Items from a dataset
- Opening Delimiter -
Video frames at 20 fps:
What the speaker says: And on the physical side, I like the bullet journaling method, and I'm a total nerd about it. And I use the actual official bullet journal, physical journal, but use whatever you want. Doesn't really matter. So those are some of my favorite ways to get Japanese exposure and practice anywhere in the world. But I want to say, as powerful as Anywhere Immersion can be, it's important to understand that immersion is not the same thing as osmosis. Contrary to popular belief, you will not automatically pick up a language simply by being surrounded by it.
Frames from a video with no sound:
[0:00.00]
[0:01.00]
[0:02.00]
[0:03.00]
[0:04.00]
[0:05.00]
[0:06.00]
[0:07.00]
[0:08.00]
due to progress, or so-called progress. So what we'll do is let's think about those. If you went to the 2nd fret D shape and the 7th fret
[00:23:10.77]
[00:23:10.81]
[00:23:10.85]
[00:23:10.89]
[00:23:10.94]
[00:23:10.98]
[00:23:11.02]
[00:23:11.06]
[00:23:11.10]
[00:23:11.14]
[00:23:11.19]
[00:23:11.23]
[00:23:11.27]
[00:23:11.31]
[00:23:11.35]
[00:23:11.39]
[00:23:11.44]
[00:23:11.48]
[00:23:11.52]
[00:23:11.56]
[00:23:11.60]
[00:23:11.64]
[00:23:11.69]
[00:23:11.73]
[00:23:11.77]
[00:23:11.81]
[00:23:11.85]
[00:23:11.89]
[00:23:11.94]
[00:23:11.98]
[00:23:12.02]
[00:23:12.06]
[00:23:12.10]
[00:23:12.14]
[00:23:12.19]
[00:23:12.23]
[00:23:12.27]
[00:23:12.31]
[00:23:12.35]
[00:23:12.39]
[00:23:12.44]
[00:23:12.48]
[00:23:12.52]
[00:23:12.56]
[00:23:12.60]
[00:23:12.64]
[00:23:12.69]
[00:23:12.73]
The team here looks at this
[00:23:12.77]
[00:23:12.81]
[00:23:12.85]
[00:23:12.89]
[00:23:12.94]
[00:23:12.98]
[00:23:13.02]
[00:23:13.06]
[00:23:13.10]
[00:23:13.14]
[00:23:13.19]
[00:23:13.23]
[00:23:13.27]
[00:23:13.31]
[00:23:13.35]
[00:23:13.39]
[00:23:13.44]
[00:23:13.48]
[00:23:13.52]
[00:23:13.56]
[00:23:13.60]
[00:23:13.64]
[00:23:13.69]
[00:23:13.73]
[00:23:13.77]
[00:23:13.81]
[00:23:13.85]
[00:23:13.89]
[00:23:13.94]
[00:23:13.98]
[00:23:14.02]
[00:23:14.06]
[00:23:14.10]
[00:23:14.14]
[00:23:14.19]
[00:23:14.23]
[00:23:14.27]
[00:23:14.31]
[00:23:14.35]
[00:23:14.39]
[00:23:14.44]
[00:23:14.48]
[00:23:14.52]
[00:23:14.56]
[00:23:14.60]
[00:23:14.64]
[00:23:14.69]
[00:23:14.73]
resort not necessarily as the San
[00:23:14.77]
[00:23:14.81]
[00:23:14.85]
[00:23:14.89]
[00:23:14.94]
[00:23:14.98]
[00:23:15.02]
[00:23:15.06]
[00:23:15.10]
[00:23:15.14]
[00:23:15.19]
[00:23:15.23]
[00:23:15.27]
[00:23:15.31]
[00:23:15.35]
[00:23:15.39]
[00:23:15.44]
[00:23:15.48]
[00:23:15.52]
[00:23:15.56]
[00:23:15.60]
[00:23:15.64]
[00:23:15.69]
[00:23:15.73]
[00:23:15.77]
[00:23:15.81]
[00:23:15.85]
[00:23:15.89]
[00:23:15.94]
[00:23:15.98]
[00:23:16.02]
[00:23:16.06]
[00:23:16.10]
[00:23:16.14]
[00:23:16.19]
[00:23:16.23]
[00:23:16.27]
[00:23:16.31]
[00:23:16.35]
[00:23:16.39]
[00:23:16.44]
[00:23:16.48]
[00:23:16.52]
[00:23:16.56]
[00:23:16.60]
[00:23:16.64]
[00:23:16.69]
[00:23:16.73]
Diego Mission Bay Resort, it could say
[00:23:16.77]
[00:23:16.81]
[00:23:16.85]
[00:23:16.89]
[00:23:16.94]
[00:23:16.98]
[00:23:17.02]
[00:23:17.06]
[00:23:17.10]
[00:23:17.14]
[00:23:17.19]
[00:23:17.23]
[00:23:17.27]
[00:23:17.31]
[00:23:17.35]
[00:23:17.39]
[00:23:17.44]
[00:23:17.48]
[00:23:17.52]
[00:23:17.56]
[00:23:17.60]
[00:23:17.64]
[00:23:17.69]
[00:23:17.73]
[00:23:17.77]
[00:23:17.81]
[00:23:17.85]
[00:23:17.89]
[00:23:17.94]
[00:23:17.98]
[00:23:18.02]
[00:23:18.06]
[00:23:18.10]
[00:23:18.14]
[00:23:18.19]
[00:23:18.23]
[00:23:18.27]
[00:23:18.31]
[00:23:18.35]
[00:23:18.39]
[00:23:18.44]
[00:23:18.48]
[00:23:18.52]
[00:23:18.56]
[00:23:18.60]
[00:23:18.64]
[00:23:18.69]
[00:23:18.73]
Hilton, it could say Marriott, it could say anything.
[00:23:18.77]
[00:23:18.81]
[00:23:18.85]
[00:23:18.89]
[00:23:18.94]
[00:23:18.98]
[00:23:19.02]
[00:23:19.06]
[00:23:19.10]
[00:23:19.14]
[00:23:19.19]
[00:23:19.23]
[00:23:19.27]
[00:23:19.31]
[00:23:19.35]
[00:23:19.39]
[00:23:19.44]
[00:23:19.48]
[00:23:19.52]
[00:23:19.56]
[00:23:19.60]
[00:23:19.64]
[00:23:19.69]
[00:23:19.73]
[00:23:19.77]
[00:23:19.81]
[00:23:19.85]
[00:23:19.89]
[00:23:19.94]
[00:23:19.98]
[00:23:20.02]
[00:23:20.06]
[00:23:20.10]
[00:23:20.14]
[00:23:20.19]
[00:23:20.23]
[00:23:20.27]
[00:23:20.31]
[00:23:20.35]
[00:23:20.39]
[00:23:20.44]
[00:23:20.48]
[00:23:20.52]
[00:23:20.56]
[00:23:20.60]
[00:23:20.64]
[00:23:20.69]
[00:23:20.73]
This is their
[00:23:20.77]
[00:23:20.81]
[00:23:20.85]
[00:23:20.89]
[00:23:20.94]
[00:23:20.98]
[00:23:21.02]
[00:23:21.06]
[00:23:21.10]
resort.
- Closing Delimiter -
Set the data down again in full. Keep it exact.

Answer to this exercise:
Video frames at 20 fps:
What the speaker says: And on the physical side, I like the bullet journaling method, and I'm a total nerd about it. And I use the actual official bullet journal, physical journal, but use whatever you want. Doesn't really matter. So those are some of my favorite ways to get Japanese exposure and practice anywhere in the world. But I want to say, as powerful as Anywhere Immersion can be, it's important to understand that immersion is not the same thing as osmosis. Contrary to popular belief, you will not automatically pick up a language simply by being surrounded by it.
Frames from a video with no sound:
[0:00.00]
[0:01.00]
[0:02.00]
[0:03.00]
[0:04.00]
[0:05.00]
[0:06.00]
[0:07.00]
[0:08.00]
due to progress, or so-called progress. So what we'll do is let's think about those. If you went to the 2nd fret D shape and the 7th fret
[00:23:10.77]
[00:23:10.81]
[00:23:10.85]
[00:23:10.89]
[00:23:10.94]
[00:23:10.98]
[00:23:11.02]
[00:23:11.06]
[00:23:11.10]
[00:23:11.14]
[00:23:11.19]
[00:23:11.23]
[00:23:11.27]
[00:23:11.31]
[00:23:11.35]
[00:23:11.39]
[00:23:11.44]
[00:23:11.48]
[00:23:11.52]
[00:23:11.56]
[00:23:11.60]
[00:23:11.64]
[00:23:11.69]
[00:23:11.73]
[00:23:11.77]
[00:23:11.81]
[00:23:11.85]
[00:23:11.89]
[00:23:11.94]
[00:23:11.98]
[00:23:12.02]
[00:23:12.06]
[00:23:12.10]
[00:23:12.14]
[00:23:12.19]
[00:23:12.23]
[00:23:12.27]
[00:23:12.31]
[00:23:12.35]
[00:23:12.39]
[00:23:12.44]
[00:23:12.48]
[00:23:12.52]
[00:23:12.56]
[00:23:12.60]
[00:23:12.64]
[00:23:12.69]
[00:23:12.73]
The team here looks at this
[00:23:12.77]
[00:23:12.81]
[00:23:12.85]
[00:23:12.89]
[00:23:12.94]
[00:23:12.98]
[00:23:13.02]
[00:23:13.06]
[00:23:13.10]
[00:23:13.14]
[00:23:13.19]
[00:23:13.23]
[00:23:13.27]
[00:23:13.31]
[00:23:13.35]
[00:23:13.39]
[00:23:13.44]
[00:23:13.48]
[00:23:13.52]
[00:23:13.56]
[00:23:13.60]
[00:23:13.64]
[00:23:13.69]
[00:23:13.73]
[00:23:13.77]
[00:23:13.81]
[00:23:13.85]
[00:23:13.89]
[00:23:13.94]
[00:23:13.98]
[00:23:14.02]
[00:23:14.06]
[00:23:14.10]
[00:23:14.14]
[00:23:14.19]
[00:23:14.23]
[00:23:14.27]
[00:23:14.31]
[00:23:14.35]
[00:23:14.39]
[00:23:14.44]
[00:23:14.48]
[00:23:14.52]
[00:23:14.56]
[00:23:14.60]
[00:23:14.64]
[00:23:14.69]
[00:23:14.73]
resort not necessarily as the San
[00:23:14.77]
[00:23:14.81]
[00:23:14.85]
[00:23:14.89]
[00:23:14.94]
[00:23:14.98]
[00:23:15.02]
[00:23:15.06]
[00:23:15.10]
[00:23:15.14]
[00:23:15.19]
[00:23:15.23]
[00:23:15.27]
[00:23:15.31]
[00:23:15.35]
[00:23:15.39]
[00:23:15.44]
[00:23:15.48]
[00:23:15.52]
[00:23:15.56]
[00:23:15.60]
[00:23:15.64]
[00:23:15.69]
[00:23:15.73]
[00:23:15.77]
[00:23:15.81]
[00:23:15.85]
[00:23:15.89]
[00:23:15.94]
[00:23:15.98]
[00:23:16.02]
[00:23:16.06]
[00:23:16.10]
[00:23:16.14]
[00:23:16.19]
[00:23:16.23]
[00:23:16.27]
[00:23:16.31]
[00:23:16.35]
[00:23:16.39]
[00:23:16.44]
[00:23:16.48]
[00:23:16.52]
[00:23:16.56]
[00:23:16.60]
[00:23:16.64]
[00:23:16.69]
[00:23:16.73]
Diego Mission Bay Resort, it could say
[00:23:16.77]
[00:23:16.81]
[00:23:16.85]
[00:23:16.89]
[00:23:16.94]
[00:23:16.98]
[00:23:17.02]
[00:23:17.06]
[00:23:17.10]
[00:23:17.14]
[00:23:17.19]
[00:23:17.23]
[00:23:17.27]
[00:23:17.31]
[00:23:17.35]
[00:23:17.39]
[00:23:17.44]
[00:23:17.48]
[00:23:17.52]
[00:23:17.56]
[00:23:17.60]
[00:23:17.64]
[00:23:17.69]
[00:23:17.73]
[00:23:17.77]
[00:23:17.81]
[00:23:17.85]
[00:23:17.89]
[00:23:17.94]
[00:23:17.98]
[00:23:18.02]
[00:23:18.06]
[00:23:18.10]
[00:23:18.14]
[00:23:18.19]
[00:23:18.23]
[00:23:18.27]
[00:23:18.31]
[00:23:18.35]
[00:23:18.39]
[00:23:18.44]
[00:23:18.48]
[00:23:18.52]
[00:23:18.56]
[00:23:18.60]
[00:23:18.64]
[00:23:18.69]
[00:23:18.73]
Hilton, it could say Marriott, it could say anything.
[00:23:18.77]
[00:23:18.81]
[00:23:18.85]
[00:23:18.89]
[00:23:18.94]
[00:23:18.98]
[00:23:19.02]
[00:23:19.06]
[00:23:19.10]
[00:23:19.14]
[00:23:19.19]
[00:23:19.23]
[00:23:19.27]
[00:23:19.31]
[00:23:19.35]
[00:23:19.39]
[00:23:19.44]
[00:23:19.48]
[00:23:19.52]
[00:23:19.56]
[00:23:19.60]
[00:23:19.64]
[00:23:19.69]
[00:23:19.73]
[00:23:19.77]
[00:23:19.81]
[00:23:19.85]
[00:23:19.89]
[00:23:19.94]
[00:23:19.98]
[00:23:20.02]
[00:23:20.06]
[00:23:20.10]
[00:23:20.14]
[00:23:20.19]
[00:23:20.23]
[00:23:20.27]
[00:23:20.31]
[00:23:20.35]
[00:23:20.39]
[00:23:20.44]
[00:23:20.48]
[00:23:20.52]
[00:23:20.56]
[00:23:20.60]
[00:23:20.64]
[00:23:20.69]
[00:23:20.73]
This is their
[00:23:20.77]
[00:23:20.81]
[00:23:20.85]
[00:23:20.89]
[00:23:20.94]
[00:23:20.98]
[00:23:21.02]
[00:23:21.06]
[00:23:21.10]
resort.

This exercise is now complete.